-- Data to process follows --

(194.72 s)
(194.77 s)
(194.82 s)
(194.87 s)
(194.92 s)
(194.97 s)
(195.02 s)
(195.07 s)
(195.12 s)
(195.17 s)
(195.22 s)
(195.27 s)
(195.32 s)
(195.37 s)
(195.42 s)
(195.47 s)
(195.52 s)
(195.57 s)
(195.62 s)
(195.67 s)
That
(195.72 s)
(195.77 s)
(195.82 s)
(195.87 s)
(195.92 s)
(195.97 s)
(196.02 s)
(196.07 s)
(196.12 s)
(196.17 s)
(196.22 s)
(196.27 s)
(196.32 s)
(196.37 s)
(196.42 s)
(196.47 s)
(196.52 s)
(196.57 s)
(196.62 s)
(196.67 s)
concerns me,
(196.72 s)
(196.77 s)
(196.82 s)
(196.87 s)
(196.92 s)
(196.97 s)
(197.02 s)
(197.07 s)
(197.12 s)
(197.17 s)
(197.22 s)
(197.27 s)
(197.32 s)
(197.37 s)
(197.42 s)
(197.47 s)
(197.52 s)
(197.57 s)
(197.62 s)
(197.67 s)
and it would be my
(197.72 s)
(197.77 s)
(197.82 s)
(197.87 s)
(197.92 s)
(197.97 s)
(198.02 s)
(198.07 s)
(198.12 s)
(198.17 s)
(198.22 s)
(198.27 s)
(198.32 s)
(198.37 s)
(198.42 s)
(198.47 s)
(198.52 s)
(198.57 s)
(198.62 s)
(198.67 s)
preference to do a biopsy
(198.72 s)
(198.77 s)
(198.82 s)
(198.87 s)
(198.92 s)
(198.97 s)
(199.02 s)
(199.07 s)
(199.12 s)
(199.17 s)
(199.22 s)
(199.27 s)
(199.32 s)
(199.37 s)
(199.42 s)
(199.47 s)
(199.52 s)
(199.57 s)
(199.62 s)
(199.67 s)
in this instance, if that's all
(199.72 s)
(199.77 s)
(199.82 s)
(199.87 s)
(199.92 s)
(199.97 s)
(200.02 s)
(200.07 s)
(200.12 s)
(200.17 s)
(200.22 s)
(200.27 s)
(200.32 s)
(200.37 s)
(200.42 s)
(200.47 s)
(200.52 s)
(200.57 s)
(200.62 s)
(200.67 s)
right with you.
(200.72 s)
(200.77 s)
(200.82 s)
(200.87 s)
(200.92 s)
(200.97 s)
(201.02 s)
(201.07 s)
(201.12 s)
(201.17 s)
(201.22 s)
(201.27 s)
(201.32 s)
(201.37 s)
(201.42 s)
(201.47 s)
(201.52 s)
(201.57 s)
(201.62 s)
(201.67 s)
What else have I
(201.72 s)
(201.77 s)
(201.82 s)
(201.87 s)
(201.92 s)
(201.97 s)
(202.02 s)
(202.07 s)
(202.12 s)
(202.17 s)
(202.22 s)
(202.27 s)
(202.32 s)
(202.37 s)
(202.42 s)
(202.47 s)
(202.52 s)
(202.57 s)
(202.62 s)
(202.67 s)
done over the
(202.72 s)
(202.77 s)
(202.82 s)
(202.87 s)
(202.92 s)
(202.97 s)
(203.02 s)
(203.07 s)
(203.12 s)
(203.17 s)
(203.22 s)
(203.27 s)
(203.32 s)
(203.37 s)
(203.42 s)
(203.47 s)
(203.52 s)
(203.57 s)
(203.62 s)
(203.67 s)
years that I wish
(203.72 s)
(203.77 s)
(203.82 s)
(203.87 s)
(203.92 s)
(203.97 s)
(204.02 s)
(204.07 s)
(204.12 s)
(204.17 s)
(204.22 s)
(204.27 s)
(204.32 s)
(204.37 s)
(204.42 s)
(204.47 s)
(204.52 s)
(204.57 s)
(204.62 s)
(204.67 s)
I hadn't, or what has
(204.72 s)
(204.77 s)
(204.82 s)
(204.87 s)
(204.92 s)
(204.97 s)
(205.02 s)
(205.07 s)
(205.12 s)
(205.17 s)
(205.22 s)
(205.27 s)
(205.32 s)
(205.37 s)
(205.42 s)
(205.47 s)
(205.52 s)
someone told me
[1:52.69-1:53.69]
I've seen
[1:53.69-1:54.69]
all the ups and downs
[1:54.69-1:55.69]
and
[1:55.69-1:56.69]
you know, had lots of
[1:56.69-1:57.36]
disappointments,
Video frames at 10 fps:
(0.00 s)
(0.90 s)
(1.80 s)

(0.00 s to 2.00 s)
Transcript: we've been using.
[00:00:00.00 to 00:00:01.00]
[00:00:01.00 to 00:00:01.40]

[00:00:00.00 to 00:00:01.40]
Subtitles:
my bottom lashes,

-- Data to process concluded --

[Task description]: Every record should be printed again exactly as it reads.

[Task solution]:
(194.72 s)
(194.77 s)
(194.82 s)
(194.87 s)
(194.92 s)
(194.97 s)
(195.02 s)
(195.07 s)
(195.12 s)
(195.17 s)
(195.22 s)
(195.27 s)
(195.32 s)
(195.37 s)
(195.42 s)
(195.47 s)
(195.52 s)
(195.57 s)
(195.62 s)
(195.67 s)
That
(195.72 s)
(195.77 s)
(195.82 s)
(195.87 s)
(195.92 s)
(195.97 s)
(196.02 s)
(196.07 s)
(196.12 s)
(196.17 s)
(196.22 s)
(196.27 s)
(196.32 s)
(196.37 s)
(196.42 s)
(196.47 s)
(196.52 s)
(196.57 s)
(196.62 s)
(196.67 s)
concerns me,
(196.72 s)
(196.77 s)
(196.82 s)
(196.87 s)
(196.92 s)
(196.97 s)
(197.02 s)
(197.07 s)
(197.12 s)
(197.17 s)
(197.22 s)
(197.27 s)
(197.32 s)
(197.37 s)
(197.42 s)
(197.47 s)
(197.52 s)
(197.57 s)
(197.62 s)
(197.67 s)
and it would be my
(197.72 s)
(197.77 s)
(197.82 s)
(197.87 s)
(197.92 s)
(197.97 s)
(198.02 s)
(198.07 s)
(198.12 s)
(198.17 s)
(198.22 s)
(198.27 s)
(198.32 s)
(198.37 s)
(198.42 s)
(198.47 s)
(198.52 s)
(198.57 s)
(198.62 s)
(198.67 s)
preference to do a biopsy
(198.72 s)
(198.77 s)
(198.82 s)
(198.87 s)
(198.92 s)
(198.97 s)
(199.02 s)
(199.07 s)
(199.12 s)
(199.17 s)
(199.22 s)
(199.27 s)
(199.32 s)
(199.37 s)
(199.42 s)
(199.47 s)
(199.52 s)
(199.57 s)
(199.62 s)
(199.67 s)
in this instance, if that's all
(199.72 s)
(199.77 s)
(199.82 s)
(199.87 s)
(199.92 s)
(199.97 s)
(200.02 s)
(200.07 s)
(200.12 s)
(200.17 s)
(200.22 s)
(200.27 s)
(200.32 s)
(200.37 s)
(200.42 s)
(200.47 s)
(200.52 s)
(200.57 s)
(200.62 s)
(200.67 s)
right with you.
(200.72 s)
(200.77 s)
(200.82 s)
(200.87 s)
(200.92 s)
(200.97 s)
(201.02 s)
(201.07 s)
(201.12 s)
(201.17 s)
(201.22 s)
(201.27 s)
(201.32 s)
(201.37 s)
(201.42 s)
(201.47 s)
(201.52 s)
(201.57 s)
(201.62 s)
(201.67 s)
What else have I
(201.72 s)
(201.77 s)
(201.82 s)
(201.87 s)
(201.92 s)
(201.97 s)
(202.02 s)
(202.07 s)
(202.12 s)
(202.17 s)
(202.22 s)
(202.27 s)
(202.32 s)
(202.37 s)
(202.42 s)
(202.47 s)
(202.52 s)
(202.57 s)
(202.62 s)
(202.67 s)
done over the
(202.72 s)
(202.77 s)
(202.82 s)
(202.87 s)
(202.92 s)
(202.97 s)
(203.02 s)
(203.07 s)
(203.12 s)
(203.17 s)
(203.22 s)
(203.27 s)
(203.32 s)
(203.37 s)
(203.42 s)
(203.47 s)
(203.52 s)
(203.57 s)
(203.62 s)
(203.67 s)
years that I wish
(203.72 s)
(203.77 s)
(203.82 s)
(203.87 s)
(203.92 s)
(203.97 s)
(204.02 s)
(204.07 s)
(204.12 s)
(204.17 s)
(204.22 s)
(204.27 s)
(204.32 s)
(204.37 s)
(204.42 s)
(204.47 s)
(204.52 s)
(204.57 s)
(204.62 s)
(204.67 s)
I hadn't, or what has
(204.72 s)
(204.77 s)
(204.82 s)
(204.87 s)
(204.92 s)
(204.97 s)
(205.02 s)
(205.07 s)
(205.12 s)
(205.17 s)
(205.22 s)
(205.27 s)
(205.32 s)
(205.37 s)
(205.42 s)
(205.47 s)
(205.52 s)
someone told me
[1:52.69-1:53.69]
I've seen
[1:53.69-1:54.69]
all the ups and downs
[1:54.69-1:55.69]
and
[1:55.69-1:56.69]
you know, had lots of
[1:56.69-1:57.36]
disappointments,
Video frames at 10 fps:
(0.00 s)
(0.90 s)
(1.80 s)

(0.00 s to 2.00 s)
Transcript: we've been using.
[00:00:00.00 to 00:00:01.00]
[00:00:01.00 to 00:00:01.40]

[00:00:00.00 to 00:00:01.40]
Subtitles:
my bottom lashes,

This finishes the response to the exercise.